The brass-copper-iron mess was what we had. And the OUTER diameter of 1 and 1/2 inch pipe can vary wildly according to what the pipe is made of. To replace that brass, I was about ready to pipe the thing with spaflex—which we used on the marine tank downflow—
But a thinwalled 11/2″ did it—at the brass end; but was too flimsy to serve on the tub end. After we lost the threads on the tub shoe (where the bottom drain screws in) to one misaimed screw-in—we decided the thicker pipe was a must. But IT wouldn’t mate to the thin-wall we needed to fit into the iron pipe, ie, replacing a brass pipe.

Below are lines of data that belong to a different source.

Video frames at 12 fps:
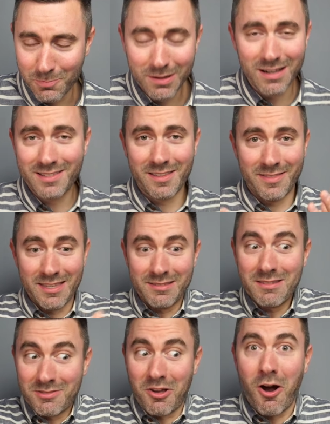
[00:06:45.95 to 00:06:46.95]
because this
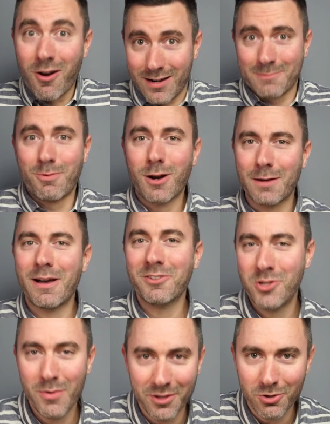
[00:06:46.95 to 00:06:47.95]
is the hardest part about
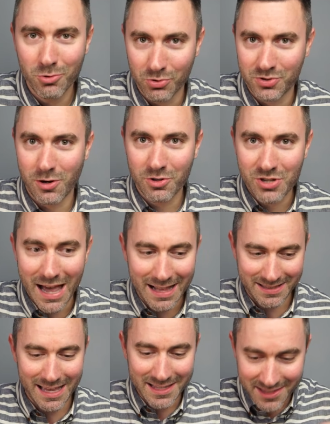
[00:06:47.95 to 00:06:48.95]
doing Google search
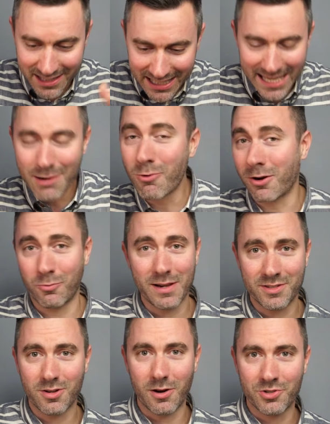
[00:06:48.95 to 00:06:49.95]
ads is the keyword
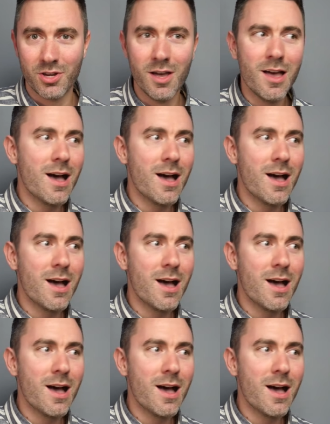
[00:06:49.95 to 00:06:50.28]
research.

So Jane came up with a brilliant solution. The PVC ‘extension’ pipes have a molded flange at the top. She dropped a slightly longer thin-wall 1 and 1/2 inch pvc pipe into a ‘fatter’ 1 and 1/2 inch thickwall, where of course its fall all the way through was stopped by the flange covering the gap at the top. She then flipped it over, poured silicone glue into the gap between the two pipes where they overlap and—viola!—the part no store had: an adapter to mate thickwalled PVC with an iron pipe cast to receive a thinwalled brass pipe or thin-walled PVC.

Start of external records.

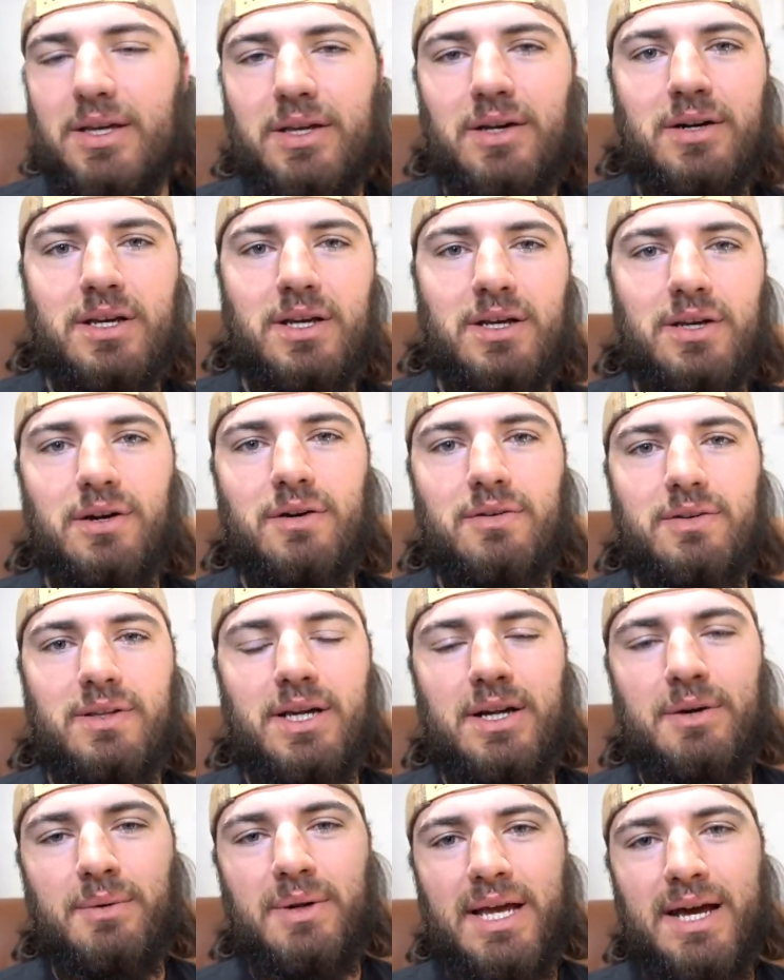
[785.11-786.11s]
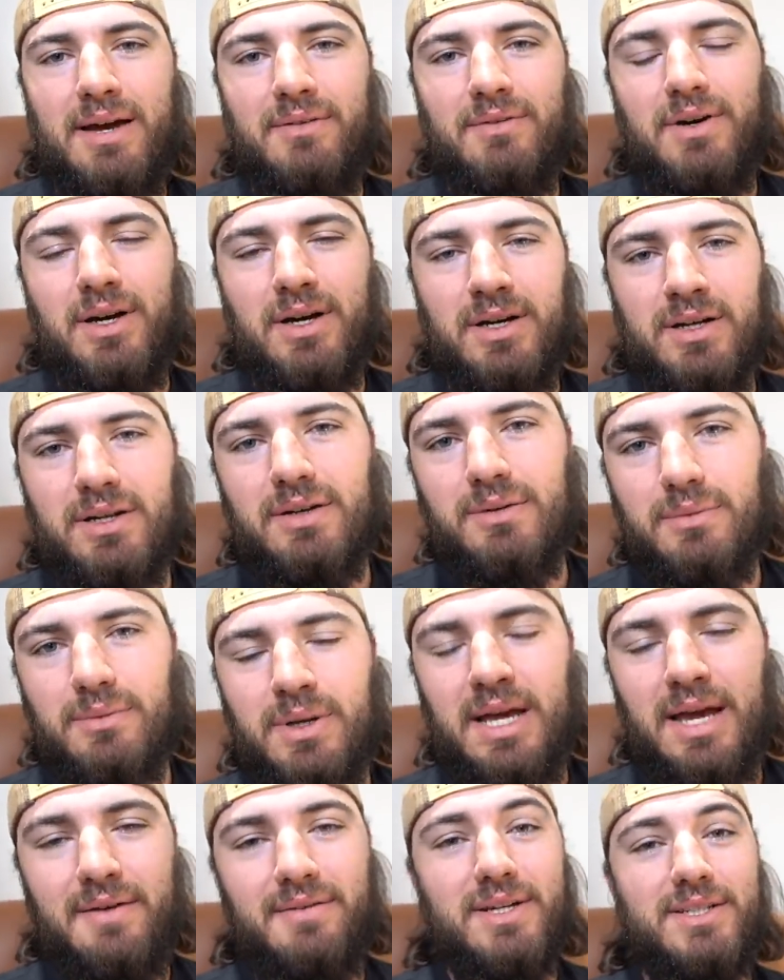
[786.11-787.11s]
Y'all can go over there. We have uh,
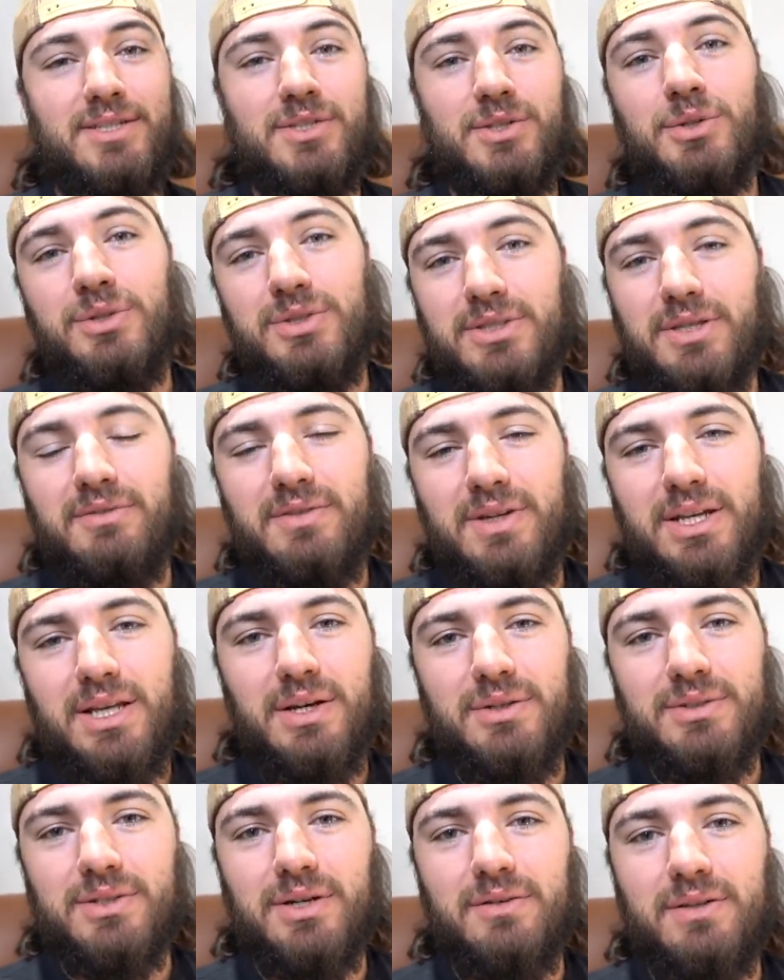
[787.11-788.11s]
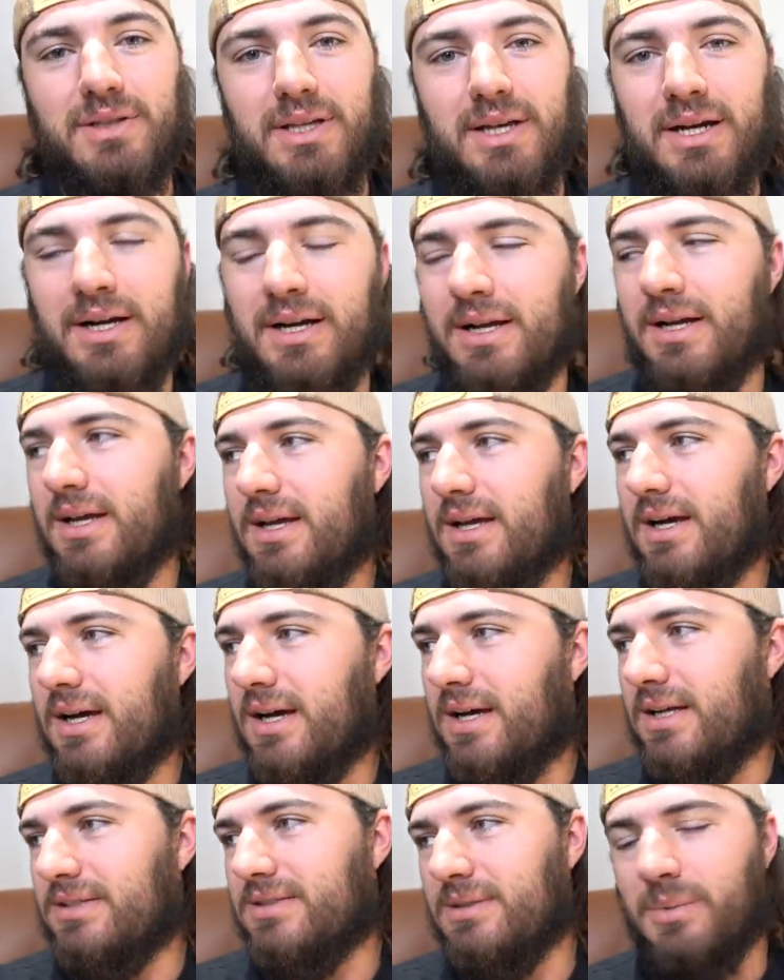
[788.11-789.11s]
we have exclusive videos over there,
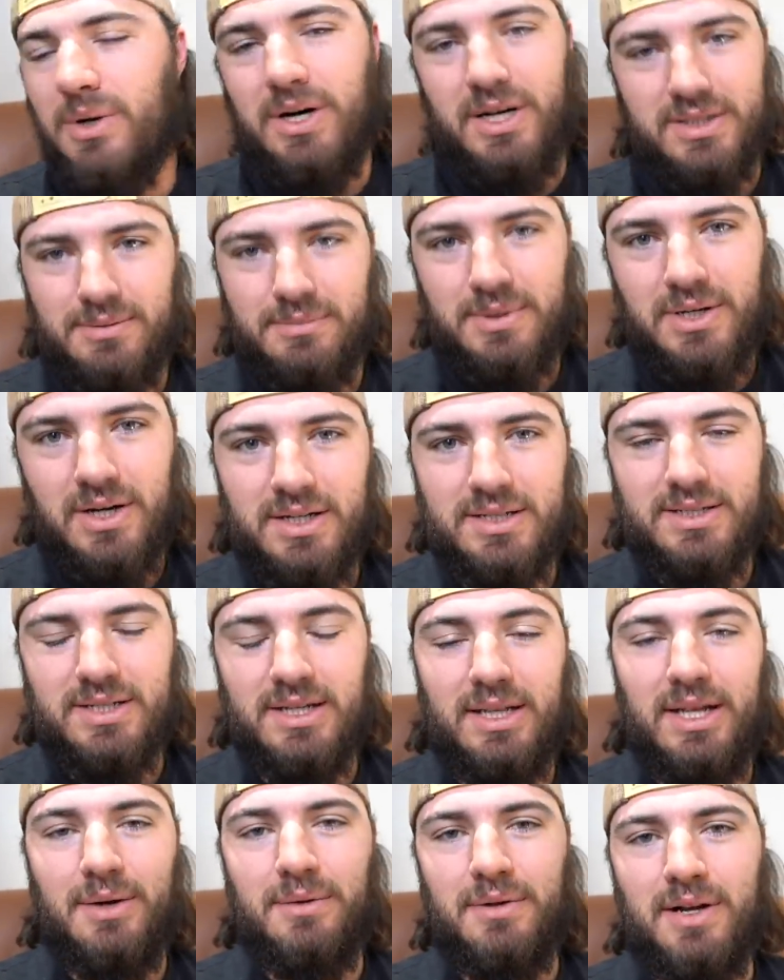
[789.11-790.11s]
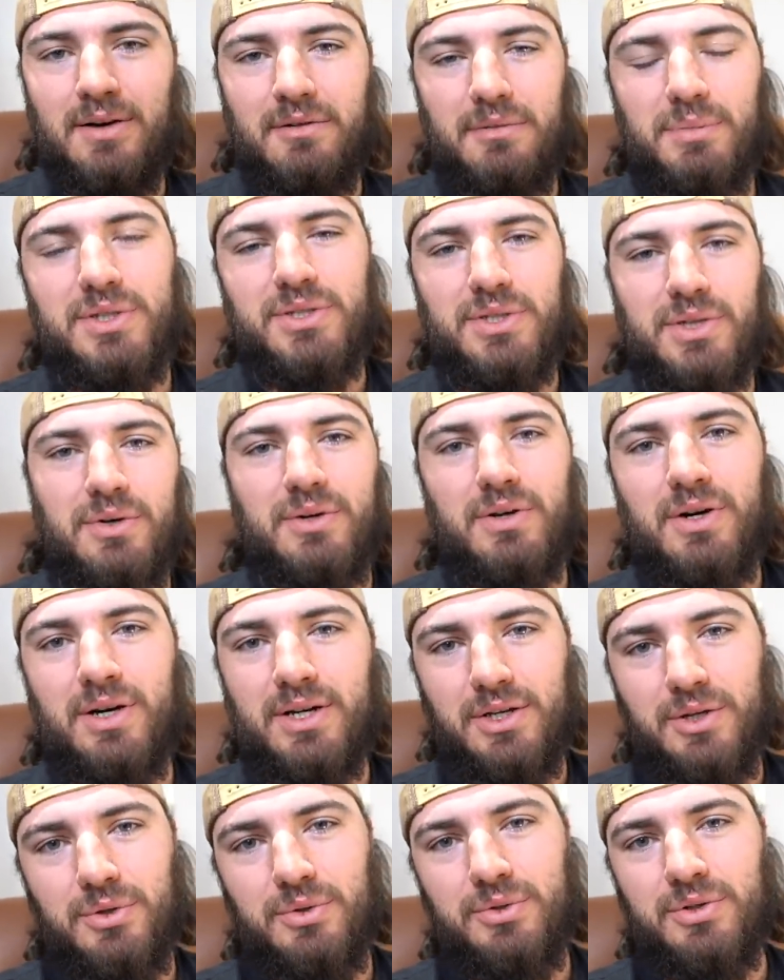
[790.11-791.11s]
uh, some awesome content that will never be shown
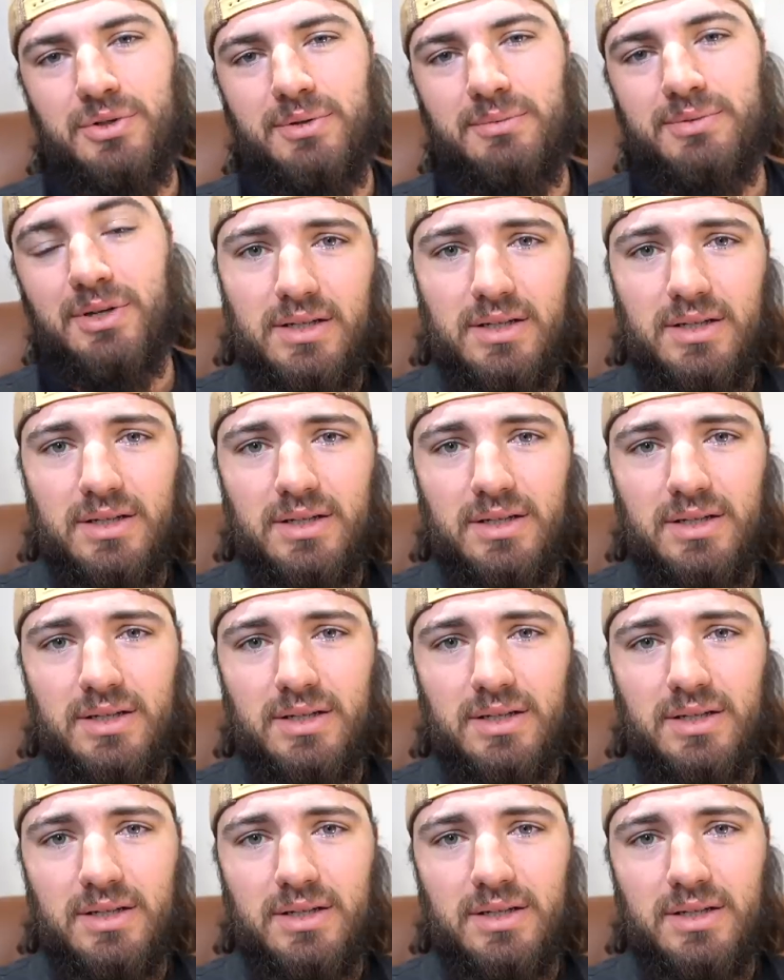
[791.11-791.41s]
on YouTube.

Yay for kludges! You DON’T want to see the mess that’s under my double kitchen sink; it’s a glued together hodgepodge of PVC drainpipe, mainly because the connector for one of the drains has lost its threads and I’m planning to completely redo that sink anyway within the next couple of years. It’s a heavy gauge stainless steel sink, though, which makes it worth salvaging if possible.
When we redid the kitchen counters, we tossed the old iron/porcelain sink and got one that came with its own faucets, including one of those pull-down spray items. I swore I wouldn’t have one, expecting they’d break fast, but this one has been great, never fails to retract, and makes it a whole lot more convenient to rinse out, say, a five gallon bucket.